第20話

マグカップを置いて、先生は私に体ごと向き直る。



「で? どうしてこうなった?」



私は先生に明彦との一連のやり取りを説明して、お兄さんとの事を話した。



先生はどんどん眉間に皺を寄せて、不機嫌になっていく。



「はぁー……お前さぁ……何でそう自分を大事にしないかね」



「別に大事にしてない訳じゃないです」



「じゃ、蹴飛ばすとか何か出来ただろ」



「でも、知らない男ならまだしも、明彦のお兄さんだし……」



「兄だろうが父だろうが弟だろうが関係ないだろ。お前の身が優先だ」



怒られてしまった。



先生のため息が聞こえる。



「で? お前は俺に出会わなかったら、その兄貴とも関係を持つつもりだったのか? 逃げようと思えば逃げられただろ」



「……もう、正直どうでもよかったので……。考えるの、疲れちゃって……」



息を吐いて、自傷気味に笑って私は先生を見た。



「先生、私……これからどうしたらいい?」



明彦を説得する方法も、別れ方も、何も分からない。



先生は黙って私に近づいて、そのまま私の頭を引き寄せた。



先生の肩に頭を乗せるみたいに抱き寄せられ、頭を撫でられる。



「今は何も考えず、とにかく寝ろ。帰るなら送ってくし、一人になりたいならホテルでも用意してやる」



「ここにいちゃ、ダメ?」



「っ……駄目じゃ、ねぇけど……。そういや、お前、親は大丈夫なのかよ」



忘れていた。



言われ、私は友人の家に泊まって、朝早くに帰って学校へ行くと連絡を入れた。



幸い、我が家は両親共働きだから、忙しい親は割と自由だったりする。



「とにかく必要なもんは買って来てやるから、今のうちに風呂入って頭スッキリさせろ」



確かに、明彦と体を重ねてそのまま来たから、少し体が気持ち悪い。



素早い動きでテキパキとお風呂の準備をした先生が、部屋を出ていく。



私はお風呂のアナウンスが聞こえるまで、ソファーに横になっていた。



瞼が重いけど、気持ち悪い体のまま眠るのは嫌だ。



少し眠気と戦っていると、アナウンスが聞こえたのと同時に先生が戻って来る。



「丁度だな。
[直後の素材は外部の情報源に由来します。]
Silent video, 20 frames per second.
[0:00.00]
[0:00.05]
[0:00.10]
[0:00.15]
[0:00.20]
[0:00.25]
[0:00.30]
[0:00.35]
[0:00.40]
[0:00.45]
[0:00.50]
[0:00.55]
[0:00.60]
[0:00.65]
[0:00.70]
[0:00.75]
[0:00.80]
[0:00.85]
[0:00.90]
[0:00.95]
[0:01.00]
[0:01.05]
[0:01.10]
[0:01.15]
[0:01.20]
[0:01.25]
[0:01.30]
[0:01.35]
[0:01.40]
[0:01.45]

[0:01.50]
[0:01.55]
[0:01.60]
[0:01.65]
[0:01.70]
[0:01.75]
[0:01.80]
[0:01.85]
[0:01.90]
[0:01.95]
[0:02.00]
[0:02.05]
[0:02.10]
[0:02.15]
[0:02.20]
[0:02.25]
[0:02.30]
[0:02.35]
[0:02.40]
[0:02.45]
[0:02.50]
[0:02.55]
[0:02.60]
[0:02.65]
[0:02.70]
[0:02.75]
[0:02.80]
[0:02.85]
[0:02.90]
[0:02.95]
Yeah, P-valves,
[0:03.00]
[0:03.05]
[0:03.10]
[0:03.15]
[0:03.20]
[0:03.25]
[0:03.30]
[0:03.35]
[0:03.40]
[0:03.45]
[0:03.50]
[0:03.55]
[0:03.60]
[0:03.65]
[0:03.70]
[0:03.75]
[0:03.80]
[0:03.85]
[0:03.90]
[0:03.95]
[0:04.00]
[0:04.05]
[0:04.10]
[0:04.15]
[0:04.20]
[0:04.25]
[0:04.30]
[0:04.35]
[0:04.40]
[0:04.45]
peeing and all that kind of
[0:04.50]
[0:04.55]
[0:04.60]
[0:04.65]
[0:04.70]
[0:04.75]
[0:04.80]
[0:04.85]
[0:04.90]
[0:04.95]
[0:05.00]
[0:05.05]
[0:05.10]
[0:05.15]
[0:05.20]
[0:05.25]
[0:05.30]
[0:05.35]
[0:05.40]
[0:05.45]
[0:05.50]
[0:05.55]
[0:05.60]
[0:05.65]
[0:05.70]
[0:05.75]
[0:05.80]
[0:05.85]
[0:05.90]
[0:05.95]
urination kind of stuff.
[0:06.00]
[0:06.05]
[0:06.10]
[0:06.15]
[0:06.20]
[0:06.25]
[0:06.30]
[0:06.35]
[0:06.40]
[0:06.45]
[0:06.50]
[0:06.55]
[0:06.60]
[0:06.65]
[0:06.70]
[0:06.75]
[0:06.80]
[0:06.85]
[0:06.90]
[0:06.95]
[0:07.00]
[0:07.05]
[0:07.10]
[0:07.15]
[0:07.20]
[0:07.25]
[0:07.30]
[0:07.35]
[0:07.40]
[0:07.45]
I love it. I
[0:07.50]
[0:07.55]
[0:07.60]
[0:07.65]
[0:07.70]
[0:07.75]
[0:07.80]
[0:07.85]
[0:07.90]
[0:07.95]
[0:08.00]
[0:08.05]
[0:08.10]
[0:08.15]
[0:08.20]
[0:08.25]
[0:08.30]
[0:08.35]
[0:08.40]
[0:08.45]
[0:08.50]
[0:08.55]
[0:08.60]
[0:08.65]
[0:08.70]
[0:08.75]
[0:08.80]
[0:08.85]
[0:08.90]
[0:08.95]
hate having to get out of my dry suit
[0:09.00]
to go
ほら、寝ちまう前にさっさと入って来い」



横になる私の頭を優しい手つきで撫でる、先生の手を掴む。



「一緒に入る?」



「っ……アホか。ほら、さっさとしろ、ガキ」



「ガキとエッチな事してるくせに」



「うるせぇ、エロガキ。今日みたいな露出高い服は今後禁止だ。分かったな?」



私は先生にワザと見せつけるように、胸元が大きく開いた服が見えるみたいに、上着を腕くらいまでズラした。